Спросила она, тихо так, словно боясь раны свежие разбередить:

— Сереженька, больно тебе?

Отвернулся он на минутку к стене, и видно, как губу кусает и горло содрогается, словно он что-то кислое никак не проглотит.

— Клопов-то в пазу сколько, — вдруг вымолвил он, потом обернулся к Наташе, а у самого глаза влажные, как черная смородина, дождем умытая, да и говорит он: — Не так больно, Наташа. Обида горька… Погоди, Наташа, чует мое сердце: хоть день, да в полную радость, как нам хочется, поживем…

И заулыбались его карие глаза. Взял он руку наташину, к груди к своей прижал и так ласково, бережно гладит.

— Хорошо бы так-то. Да сбудется ли по-нашему-то? — Наташа спрашивает, сама тужит: — Податься человеку некуда. Ночью вчера на всех прогонах поперек улицы деревянные решетки поставили, от зари до зари ходят по селу да гукают, от избы до избы не пущают. Кого-то, знать, ловят!

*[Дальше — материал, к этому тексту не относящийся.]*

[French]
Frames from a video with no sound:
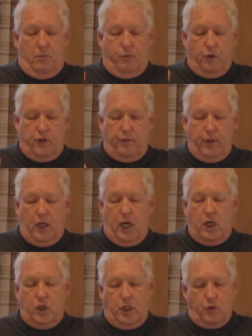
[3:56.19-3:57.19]
pour devenir
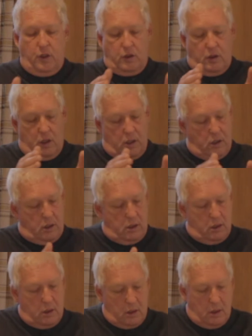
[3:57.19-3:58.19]
un jésuite,
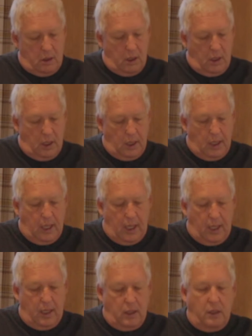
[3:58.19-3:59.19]
de
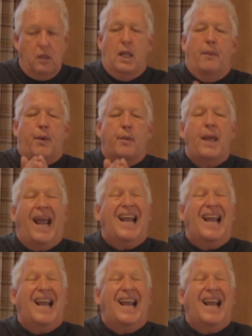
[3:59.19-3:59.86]
la, la première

На третий-то день Сергей кое-как встал, ткать пошел. Увидел хозяина, отвернулся, будто не замечает.

Прошло сколько-то после того, так с месяц, не больше. Затосковал наш Сергей пуще прежнего. Сердце его неуемное на волю запросилось…

Праздник какой-то был. Вышли молодцы за светелку к забору, на солнце погреться, на траве зеленой поваляться. Окромя и пойти некуда. Теперь-то обширно и цветисто наше место, недаром ситцевым царством прозвано, а в те поры не то вовсе было, совсем другой колер. Село — как село, много таких-то, дворов сотни две, а то и этого не насчитаешь. Посередь села Покровска гора, на горе церковь, по одну сторону река, по другу овраги да ямы, а по-за оврагом-то четыре-три улицы кривых, избенки хмурые, оконца маленькие, на крышах солома, а в огородах кой у кого и побольше избы есть — это светелки, в них-то и ткали старые люди. Около церкви торжок невелик. Лавок десять каменных, десятка два деревянных, с дюжину шалашей, пяток балаганов да трактир с кабаком. Амбар льняной да сарай соляной, гостиный двор да изба-таможня, кузница при дороге — вот тебе и весь торжок.